Кое-что успел! Но в общем, конечно… Пляж еще этот.
Считай, это был отпуск в миниатюре.
Да уж, отпуск…
Неожиданно, старина, правда?
Я не железный, в конце концов. Жара еще эта сегодня…
Спортом надо было заниматься, а не культурные вечера устраивать.
А может кондиционеры во все комнаты поставить? Не жить же в кабинете. Но Наташка не любит стерильный воздух. Иногда только заходит к нему, когда становится действительно жарко. Его эти бытовые неудобства не то что бы раздражают — нет, он и в очереди может постоять, если надо, или, скажем, поработать полевой сезон с Барбарисом где-нибудь в Гоби — было такое однажды… Но все эти большие и малые колдобины и заусенцы жизни сбивают его внутренний камертон. Штуку нежную, тонкую. Но и привычка опасная вещь. Привыкнет так человек к хорошему, избалуется… Все, завтра — работаем! В конце концов камертон во мне, а не где-то. Вот только разберусь с посетителями. Заплачу какой-нибудь взнос на спасение первой природы от второй, прослушав короткую энергичную лекцию, полную света и надежды. Правда поздновато для общественных организаций, усомнился Борис… Кого пустил я на ночь глядя? Скажи мне, дядя… И не Багават-Гиту он распространяет. Для кришнаита не достаточно радостен. Для члена партии зеленых слишком спокоен. Борису пришел на ум странный эпитет — неуловимо спокоен. Нет, подумал Борис, сейчас все равно не угадаю. А вот пьет он скорее всего коньяк.

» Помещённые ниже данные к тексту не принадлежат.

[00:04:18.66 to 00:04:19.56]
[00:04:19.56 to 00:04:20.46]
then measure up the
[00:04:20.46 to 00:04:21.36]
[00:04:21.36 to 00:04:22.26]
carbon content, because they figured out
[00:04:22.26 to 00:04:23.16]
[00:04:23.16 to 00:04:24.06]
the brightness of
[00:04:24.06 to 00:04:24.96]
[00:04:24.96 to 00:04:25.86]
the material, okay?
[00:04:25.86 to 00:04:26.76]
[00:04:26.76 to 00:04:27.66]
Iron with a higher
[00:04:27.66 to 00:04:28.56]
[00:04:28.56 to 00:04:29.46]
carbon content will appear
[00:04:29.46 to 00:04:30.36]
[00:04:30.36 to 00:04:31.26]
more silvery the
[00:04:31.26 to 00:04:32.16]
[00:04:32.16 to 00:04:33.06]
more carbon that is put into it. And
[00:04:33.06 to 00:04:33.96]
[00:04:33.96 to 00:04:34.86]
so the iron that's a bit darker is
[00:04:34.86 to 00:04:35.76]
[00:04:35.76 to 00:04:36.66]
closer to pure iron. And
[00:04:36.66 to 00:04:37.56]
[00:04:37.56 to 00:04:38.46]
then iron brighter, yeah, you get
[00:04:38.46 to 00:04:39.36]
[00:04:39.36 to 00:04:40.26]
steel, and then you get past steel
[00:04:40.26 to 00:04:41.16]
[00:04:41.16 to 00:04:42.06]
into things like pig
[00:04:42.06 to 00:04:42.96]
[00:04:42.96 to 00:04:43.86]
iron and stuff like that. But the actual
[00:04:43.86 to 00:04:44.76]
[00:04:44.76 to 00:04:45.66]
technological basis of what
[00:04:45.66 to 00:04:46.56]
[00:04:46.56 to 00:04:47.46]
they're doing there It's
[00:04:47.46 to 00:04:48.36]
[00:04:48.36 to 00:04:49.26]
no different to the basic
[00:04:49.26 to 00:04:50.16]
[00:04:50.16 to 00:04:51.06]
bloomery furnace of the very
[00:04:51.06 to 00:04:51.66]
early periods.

Солонников отлепился от стены.
— Приятно у вас. Очень, — Леонард оторвался от созерцания маски.
— Вы уж-же третий, кто мне это говорит сегодня.
Ух, ну и дела! Борис поворочал отяжелевшим языком. Нет, господа, тренироваться надо. Либо красненьким по вечерам, либо по утрам с гантелями. Соку выпить? Нет, лучше воды. Со льдом. Принять ванну. Выспаться. Борис ослабил галстук. Хотел ослабить — рука наткнулась на растегнутый ворот и распущенный узел. Ага… Но когда?! Зарницей мелькнула мысль о нормах этикета. Но ей-богу, в такой духоте… Даже на балконе сейчас почувствуешь прохладу лишь десять минут простояв неподвижно. Он присмотрелся к Леонарду — тот оказался в летней рубашке с коротким рукавом, сухой, подтянутый. Без этой взмыленности и дневной утомленности. Словно вылез из автомобиля с кондиционером. Цивилизацию погубит либо тяга к излишнему комфорту, либо отсутствие последнего. А у нас в гостиной нет кондиционера, подумал Борис, и с легкой совестью не стал приводить себя в порядок.